TASK DETAILS:
Write out the records in full and without alteration, setting aside their pictures.

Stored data
== == ==
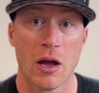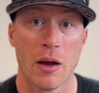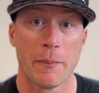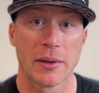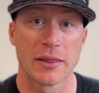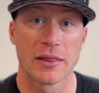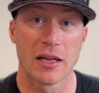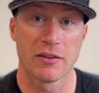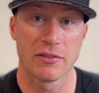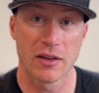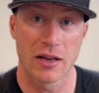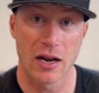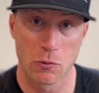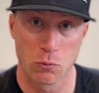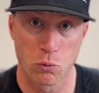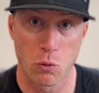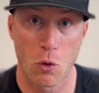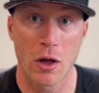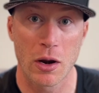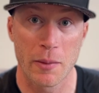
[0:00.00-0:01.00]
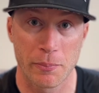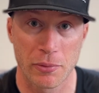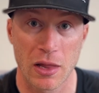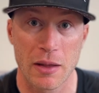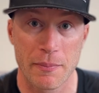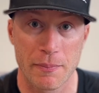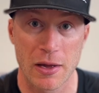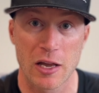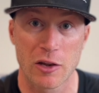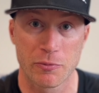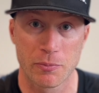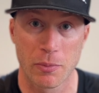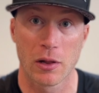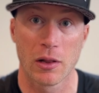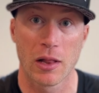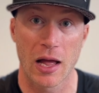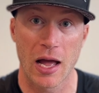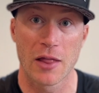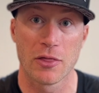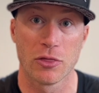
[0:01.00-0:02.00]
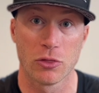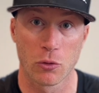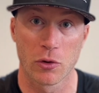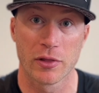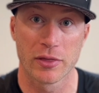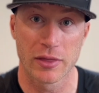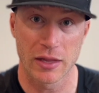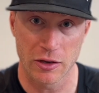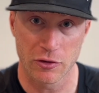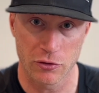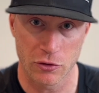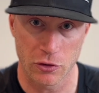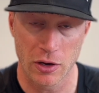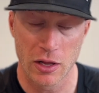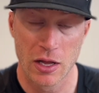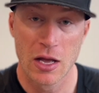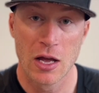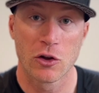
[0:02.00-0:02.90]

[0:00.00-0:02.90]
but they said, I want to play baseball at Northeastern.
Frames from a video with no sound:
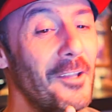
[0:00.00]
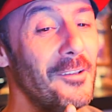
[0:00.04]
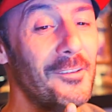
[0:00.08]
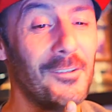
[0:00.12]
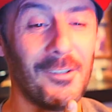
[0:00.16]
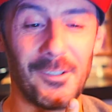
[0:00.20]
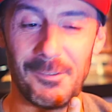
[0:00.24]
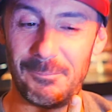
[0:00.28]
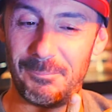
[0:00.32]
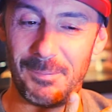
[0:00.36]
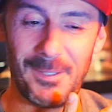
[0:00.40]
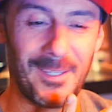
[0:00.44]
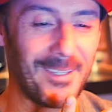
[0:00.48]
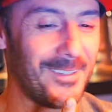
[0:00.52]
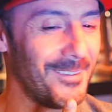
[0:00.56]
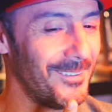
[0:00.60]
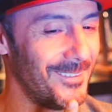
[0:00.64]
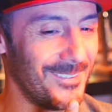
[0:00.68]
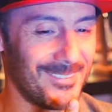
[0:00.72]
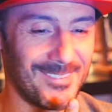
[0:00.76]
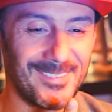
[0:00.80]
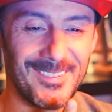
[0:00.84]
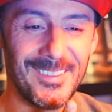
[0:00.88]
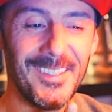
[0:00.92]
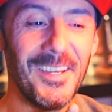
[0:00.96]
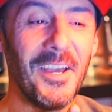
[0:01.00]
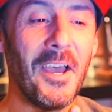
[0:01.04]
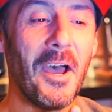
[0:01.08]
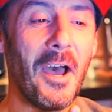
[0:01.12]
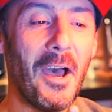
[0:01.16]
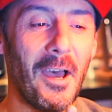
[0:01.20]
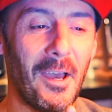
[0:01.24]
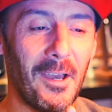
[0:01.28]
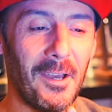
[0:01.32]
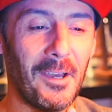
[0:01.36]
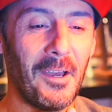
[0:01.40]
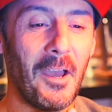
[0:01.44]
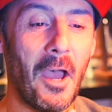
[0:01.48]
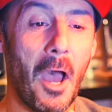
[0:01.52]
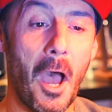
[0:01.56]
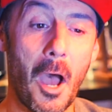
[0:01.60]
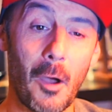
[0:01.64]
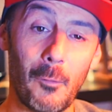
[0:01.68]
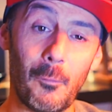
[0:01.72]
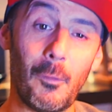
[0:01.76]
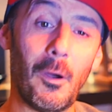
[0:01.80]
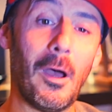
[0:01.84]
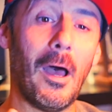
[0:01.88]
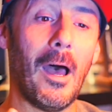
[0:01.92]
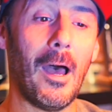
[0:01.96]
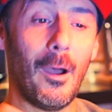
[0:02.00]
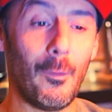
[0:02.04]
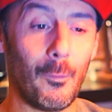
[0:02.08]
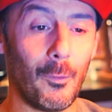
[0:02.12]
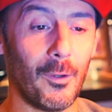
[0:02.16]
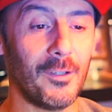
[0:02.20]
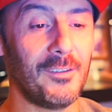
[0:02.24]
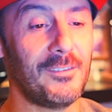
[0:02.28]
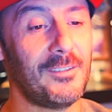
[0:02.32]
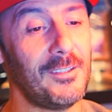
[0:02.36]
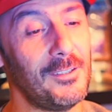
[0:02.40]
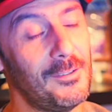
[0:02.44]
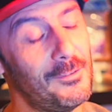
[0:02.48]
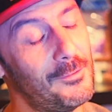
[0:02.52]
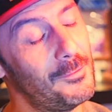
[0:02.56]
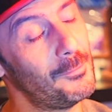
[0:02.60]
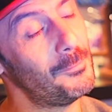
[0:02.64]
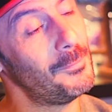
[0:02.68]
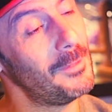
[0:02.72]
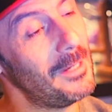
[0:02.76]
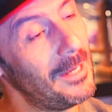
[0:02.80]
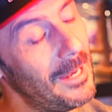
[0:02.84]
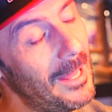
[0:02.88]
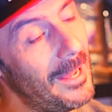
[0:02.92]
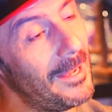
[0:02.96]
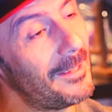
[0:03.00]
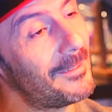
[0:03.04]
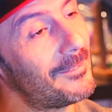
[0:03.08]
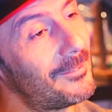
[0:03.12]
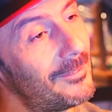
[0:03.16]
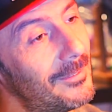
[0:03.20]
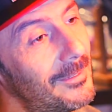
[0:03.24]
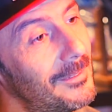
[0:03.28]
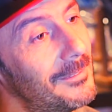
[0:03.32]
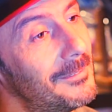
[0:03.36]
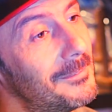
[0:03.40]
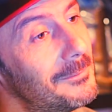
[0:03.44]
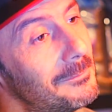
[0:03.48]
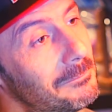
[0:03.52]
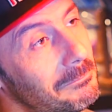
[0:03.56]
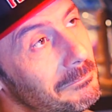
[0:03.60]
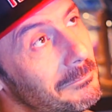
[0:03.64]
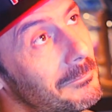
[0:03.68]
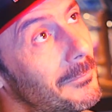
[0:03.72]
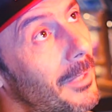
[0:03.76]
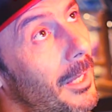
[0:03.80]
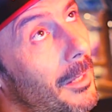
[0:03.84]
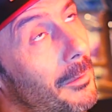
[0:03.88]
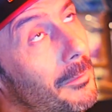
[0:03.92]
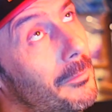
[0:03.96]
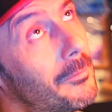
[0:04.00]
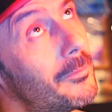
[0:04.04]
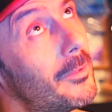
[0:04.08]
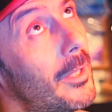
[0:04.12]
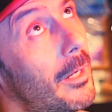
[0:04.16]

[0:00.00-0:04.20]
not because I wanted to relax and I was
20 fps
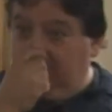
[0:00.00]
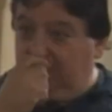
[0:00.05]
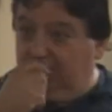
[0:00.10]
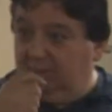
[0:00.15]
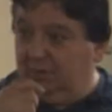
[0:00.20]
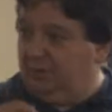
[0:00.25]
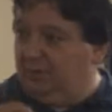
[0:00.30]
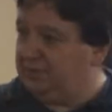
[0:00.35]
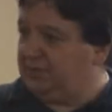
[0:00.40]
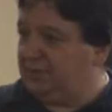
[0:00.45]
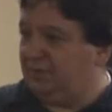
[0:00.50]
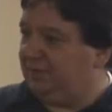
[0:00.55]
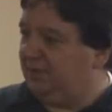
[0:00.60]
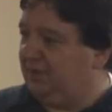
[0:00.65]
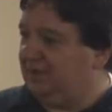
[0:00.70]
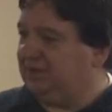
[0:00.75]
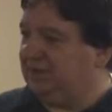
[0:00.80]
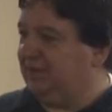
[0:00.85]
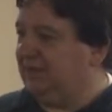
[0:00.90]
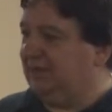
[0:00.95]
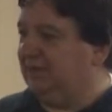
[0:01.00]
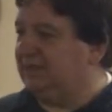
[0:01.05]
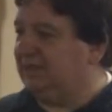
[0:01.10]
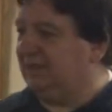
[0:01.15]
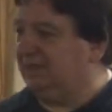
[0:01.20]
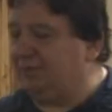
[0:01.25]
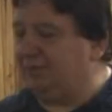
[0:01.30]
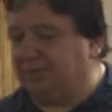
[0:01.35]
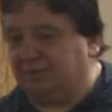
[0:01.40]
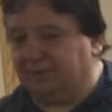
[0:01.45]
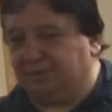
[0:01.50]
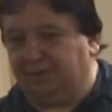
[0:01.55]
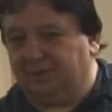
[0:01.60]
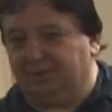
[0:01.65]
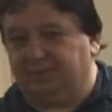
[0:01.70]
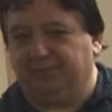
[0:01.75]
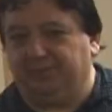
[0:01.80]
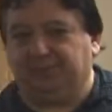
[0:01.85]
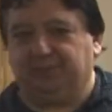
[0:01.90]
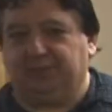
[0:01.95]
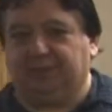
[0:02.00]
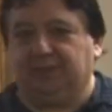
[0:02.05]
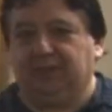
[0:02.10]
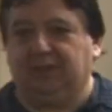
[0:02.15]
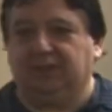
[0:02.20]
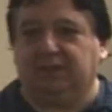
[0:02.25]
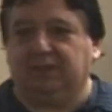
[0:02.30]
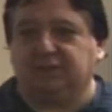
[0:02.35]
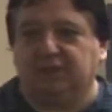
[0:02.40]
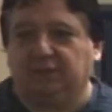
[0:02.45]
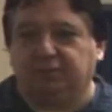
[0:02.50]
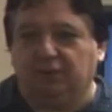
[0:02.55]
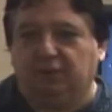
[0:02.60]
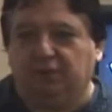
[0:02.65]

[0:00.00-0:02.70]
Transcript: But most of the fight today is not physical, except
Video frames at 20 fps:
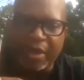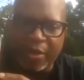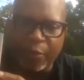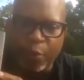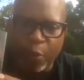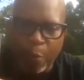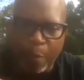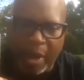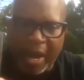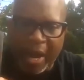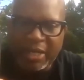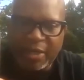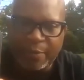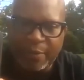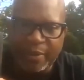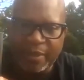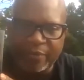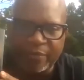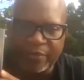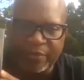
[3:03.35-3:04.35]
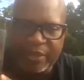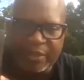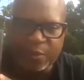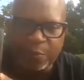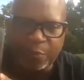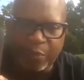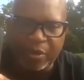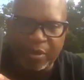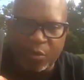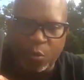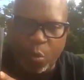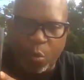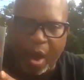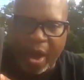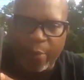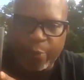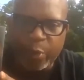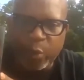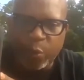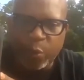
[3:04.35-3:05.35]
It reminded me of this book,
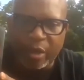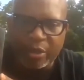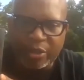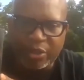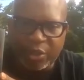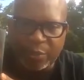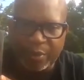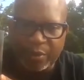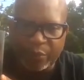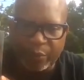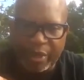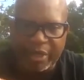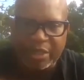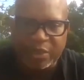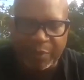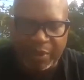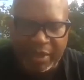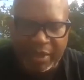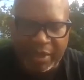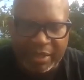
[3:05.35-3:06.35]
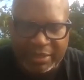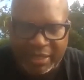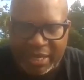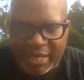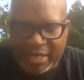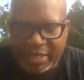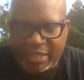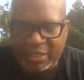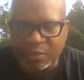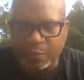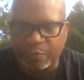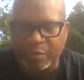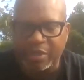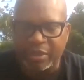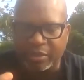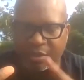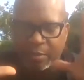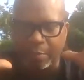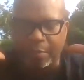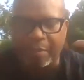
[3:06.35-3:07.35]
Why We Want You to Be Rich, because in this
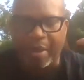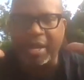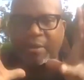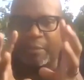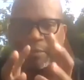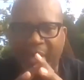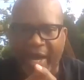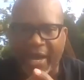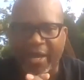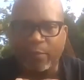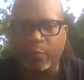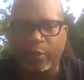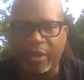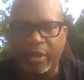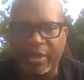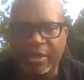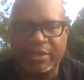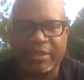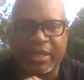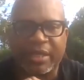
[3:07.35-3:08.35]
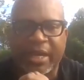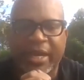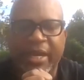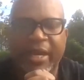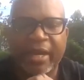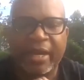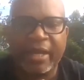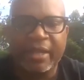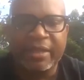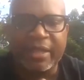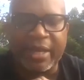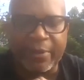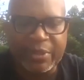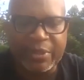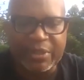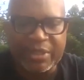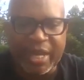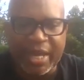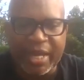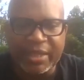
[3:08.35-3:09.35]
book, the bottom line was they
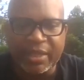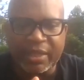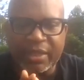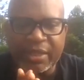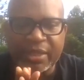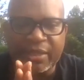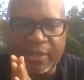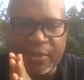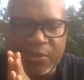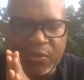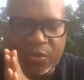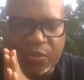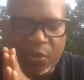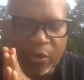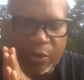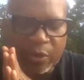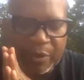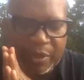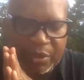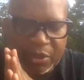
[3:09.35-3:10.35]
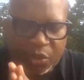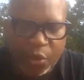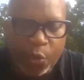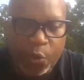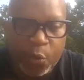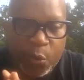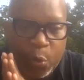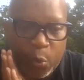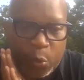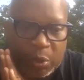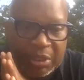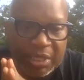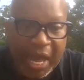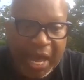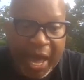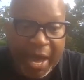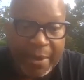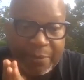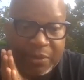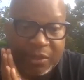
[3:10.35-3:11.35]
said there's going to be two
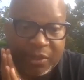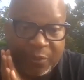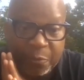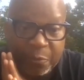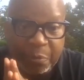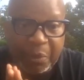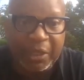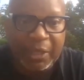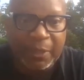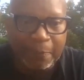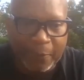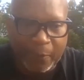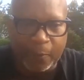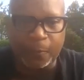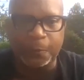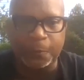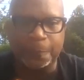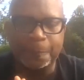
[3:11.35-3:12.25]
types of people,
== == ==
RESULT BELOW:
[0:00.00-0:01.00]
[0:01.00-0:02.00]
[0:02.00-0:02.90]

[0:00.00-0:02.90]
but they said, I want to play baseball at Northeastern.
Frames from a video with no sound:
[0:00.00]
[0:00.04]
[0:00.08]
[0:00.12]
[0:00.16]
[0:00.20]
[0:00.24]
[0:00.28]
[0:00.32]
[0:00.36]
[0:00.40]
[0:00.44]
[0:00.48]
[0:00.52]
[0:00.56]
[0:00.60]
[0:00.64]
[0:00.68]
[0:00.72]
[0:00.76]
[0:00.80]
[0:00.84]
[0:00.88]
[0:00.92]
[0:00.96]
[0:01.00]
[0:01.04]
[0:01.08]
[0:01.12]
[0:01.16]
[0:01.20]
[0:01.24]
[0:01.28]
[0:01.32]
[0:01.36]
[0:01.40]
[0:01.44]
[0:01.48]
[0:01.52]
[0:01.56]
[0:01.60]
[0:01.64]
[0:01.68]
[0:01.72]
[0:01.76]
[0:01.80]
[0:01.84]
[0:01.88]
[0:01.92]
[0:01.96]
[0:02.00]
[0:02.04]
[0:02.08]
[0:02.12]
[0:02.16]
[0:02.20]
[0:02.24]
[0:02.28]
[0:02.32]
[0:02.36]
[0:02.40]
[0:02.44]
[0:02.48]
[0:02.52]
[0:02.56]
[0:02.60]
[0:02.64]
[0:02.68]
[0:02.72]
[0:02.76]
[0:02.80]
[0:02.84]
[0:02.88]
[0:02.92]
[0:02.96]
[0:03.00]
[0:03.04]
[0:03.08]
[0:03.12]
[0:03.16]
[0:03.20]
[0:03.24]
[0:03.28]
[0:03.32]
[0:03.36]
[0:03.40]
[0:03.44]
[0:03.48]
[0:03.52]
[0:03.56]
[0:03.60]
[0:03.64]
[0:03.68]
[0:03.72]
[0:03.76]
[0:03.80]
[0:03.84]
[0:03.88]
[0:03.92]
[0:03.96]
[0:04.00]
[0:04.04]
[0:04.08]
[0:04.12]
[0:04.16]

[0:00.00-0:04.20]
not because I wanted to relax and I was
20 fps
[0:00.00]
[0:00.05]
[0:00.10]
[0:00.15]
[0:00.20]
[0:00.25]
[0:00.30]
[0:00.35]
[0:00.40]
[0:00.45]
[0:00.50]
[0:00.55]
[0:00.60]
[0:00.65]
[0:00.70]
[0:00.75]
[0:00.80]
[0:00.85]
[0:00.90]
[0:00.95]
[0:01.00]
[0:01.05]
[0:01.10]
[0:01.15]
[0:01.20]
[0:01.25]
[0:01.30]
[0:01.35]
[0:01.40]
[0:01.45]
[0:01.50]
[0:01.55]
[0:01.60]
[0:01.65]
[0:01.70]
[0:01.75]
[0:01.80]
[0:01.85]
[0:01.90]
[0:01.95]
[0:02.00]
[0:02.05]
[0:02.10]
[0:02.15]
[0:02.20]
[0:02.25]
[0:02.30]
[0:02.35]
[0:02.40]
[0:02.45]
[0:02.50]
[0:02.55]
[0:02.60]
[0:02.65]

[0:00.00-0:02.70]
Transcript: But most of the fight today is not physical, except
Video frames at 20 fps:
[3:03.35-3:04.35]
[3:04.35-3:05.35]
It reminded me of this book,
[3:05.35-3:06.35]
[3:06.35-3:07.35]
Why We Want You to Be Rich, because in this
[3:07.35-3:08.35]
[3:08.35-3:09.35]
book, the bottom line was they
[3:09.35-3:10.35]
[3:10.35-3:11.35]
said there's going to be two
[3:11.35-3:12.25]
types of people,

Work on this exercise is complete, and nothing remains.